Candace and Marcus laughed. I felt my ears go red and I adverted my face to hide my wrathful glare. Why was Ghetsis mocking me in front of the others? He was mocking me. I had heard him use this same tone with an opinionated trainer a few towns back. At the time, I had been proud as he sent her slinking to the back of the crowd to jeers and catcalls. Now I felt bad for her. His rhetoric hurt when he wanted it to.
I sighed, and forced my thoughts away from my smarting pride. What had I noticed about the crowd today? Well, the presence of my Lord N certainly ranked highest. Lord N. Just the thought made me shiver. Had anyone else noticed him? I did not think so. Surely someone would have said something, and Ghetsis had not brought it up. Maybe he did not want to panic anyone, because he had to have seen N. I was half tempted to run back to the plaza and see if N was still there. I had so many questions I wanted to ask him, and what better way to learn than ask the one who made the rules?

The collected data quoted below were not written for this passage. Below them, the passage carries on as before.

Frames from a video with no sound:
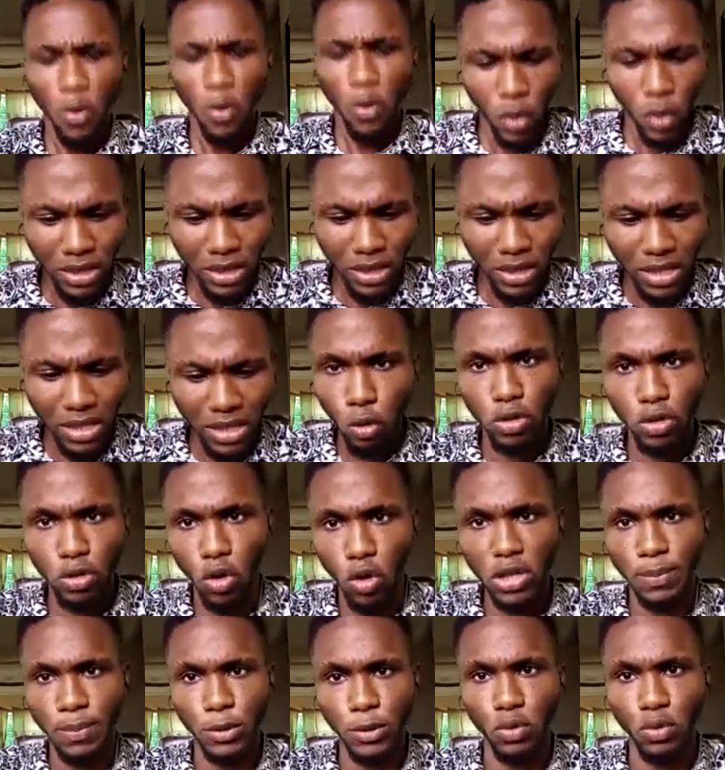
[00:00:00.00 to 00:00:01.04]
When they go to the
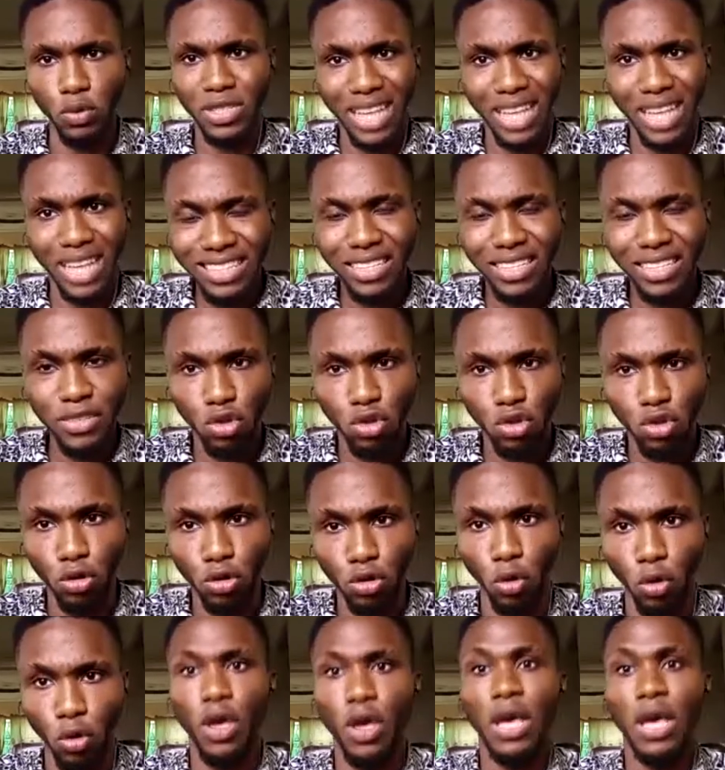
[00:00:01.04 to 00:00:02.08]
hospitals, can this doctor
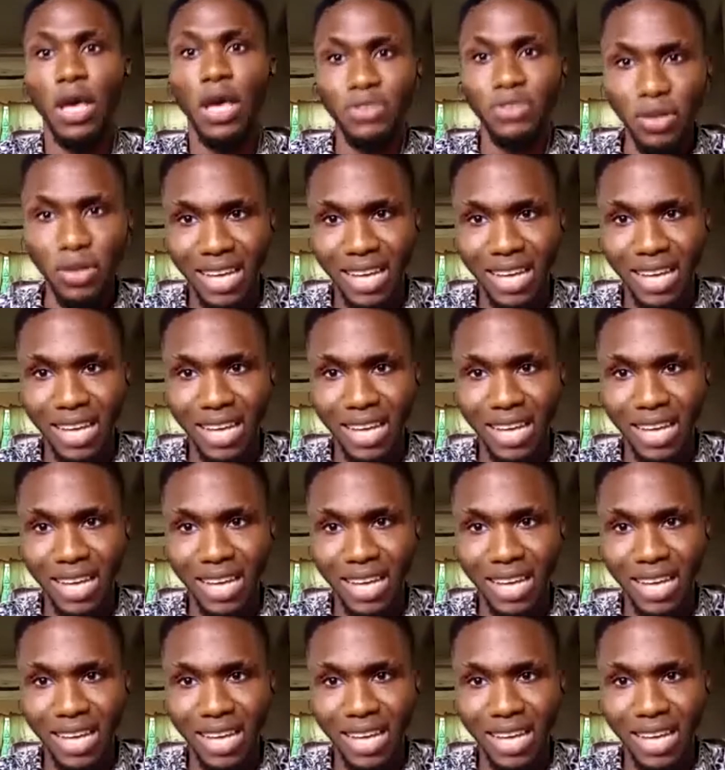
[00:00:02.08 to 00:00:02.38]
treat?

How long had I yearned to sit at N's feet and look up at him, listening to his truth and steadied by the conviction in his eyes...
Remembered devastation rose up so fast that I felt my eyes water. My last encounter with Lord N had been, quite literally, a soul-shattering experience. He was nothing but a boy, but he strode fearlessly onto my job site. My pokémon had not stopped him. They just stopped working and watched him. That was what had alerted me to his presence. I rounded on him and blistered him with words. I had worked in construction for eighteen years and I had been my own boss for three of them. I knew my way around the language. When he did not leave, I challenged him to a battle. When he revealed that he had no pokémon, I laughed. He was young, but not that young. Instead, he challenged me to a different battle. He gave me a dare.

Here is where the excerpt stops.